Clinical evidence derived from the analysis of Real-World Data (RWD), such as electronic health records, medical claims, and patient-generated data, used to evaluate the safety and effectiveness of AI models in routine clinical practice.
Data collected from everyday patient care (like electronic health records) used to prove an AI tool actually works and is safe in the real world, not just in a highly controlled, artificial lab experiment.
In healthcare AI, RWE is increasingly required by regulators (e.g., the FDA, EMA) for the post-market surveillance of AI/ML-based Software as a Medical Device (SaMD). It is used to monitor model drift, validate ongoing clinical effectiveness, and ensure long-term patient safety across diverse, uncontrolled patient populations outside of rigid, traditional clinical trials.

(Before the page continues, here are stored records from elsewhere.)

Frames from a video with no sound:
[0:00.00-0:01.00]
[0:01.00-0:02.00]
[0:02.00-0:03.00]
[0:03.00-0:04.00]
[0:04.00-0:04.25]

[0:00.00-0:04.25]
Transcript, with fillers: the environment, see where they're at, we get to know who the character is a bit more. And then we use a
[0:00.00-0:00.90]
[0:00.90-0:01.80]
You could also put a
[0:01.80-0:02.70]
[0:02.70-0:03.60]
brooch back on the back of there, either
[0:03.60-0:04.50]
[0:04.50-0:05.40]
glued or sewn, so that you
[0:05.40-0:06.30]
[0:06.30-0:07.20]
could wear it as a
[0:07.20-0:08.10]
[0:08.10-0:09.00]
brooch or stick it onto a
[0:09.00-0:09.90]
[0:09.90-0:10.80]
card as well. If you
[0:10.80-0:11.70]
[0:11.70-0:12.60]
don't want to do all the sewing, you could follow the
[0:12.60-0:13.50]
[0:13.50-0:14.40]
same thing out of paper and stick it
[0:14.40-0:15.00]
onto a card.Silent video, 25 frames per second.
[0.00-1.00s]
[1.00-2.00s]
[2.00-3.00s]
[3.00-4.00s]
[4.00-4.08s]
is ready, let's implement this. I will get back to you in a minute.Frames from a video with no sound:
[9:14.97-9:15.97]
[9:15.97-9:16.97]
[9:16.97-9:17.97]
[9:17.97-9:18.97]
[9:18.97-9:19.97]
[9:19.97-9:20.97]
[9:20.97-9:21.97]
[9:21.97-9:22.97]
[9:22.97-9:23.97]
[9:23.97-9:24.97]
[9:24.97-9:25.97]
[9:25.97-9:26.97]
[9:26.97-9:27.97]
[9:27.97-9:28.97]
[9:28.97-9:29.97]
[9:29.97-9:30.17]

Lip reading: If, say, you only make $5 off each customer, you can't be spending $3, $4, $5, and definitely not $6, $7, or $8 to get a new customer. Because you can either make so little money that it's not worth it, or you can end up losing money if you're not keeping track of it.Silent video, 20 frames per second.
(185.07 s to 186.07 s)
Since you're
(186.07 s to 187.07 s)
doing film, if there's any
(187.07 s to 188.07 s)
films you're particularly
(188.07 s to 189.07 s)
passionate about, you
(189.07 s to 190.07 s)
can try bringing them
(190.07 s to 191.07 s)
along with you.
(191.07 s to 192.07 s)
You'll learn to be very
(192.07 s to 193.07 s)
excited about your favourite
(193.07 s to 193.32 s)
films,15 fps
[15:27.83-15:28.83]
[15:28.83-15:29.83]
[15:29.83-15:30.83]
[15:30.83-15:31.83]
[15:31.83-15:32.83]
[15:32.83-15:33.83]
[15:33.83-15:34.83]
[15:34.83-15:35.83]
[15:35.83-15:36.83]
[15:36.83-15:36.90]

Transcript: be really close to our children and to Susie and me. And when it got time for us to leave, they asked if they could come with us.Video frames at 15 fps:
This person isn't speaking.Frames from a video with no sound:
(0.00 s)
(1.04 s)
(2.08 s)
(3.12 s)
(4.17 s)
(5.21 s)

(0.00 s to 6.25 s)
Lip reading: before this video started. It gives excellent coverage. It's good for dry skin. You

RWE is critical for lifecycle management and reimbursement. Payers and health systems increasingly demand RWE to justify paying for AI tools, proving they deliver actual economic and clinical value outside of highly controlled trial environments. It is also the primary mechanism for satisfying regulatory post-market surveillance requirements.
An AI model approved to predict sepsis is deployed in 50 hospitals. Over two years, the developer collects Real-World Evidence from the hospitals’ EHRs to prove the model maintains its accuracy across different patient populations and doesn’t suffer from alert fatigue, satisfying the FDA’s post-market monitoring requirements.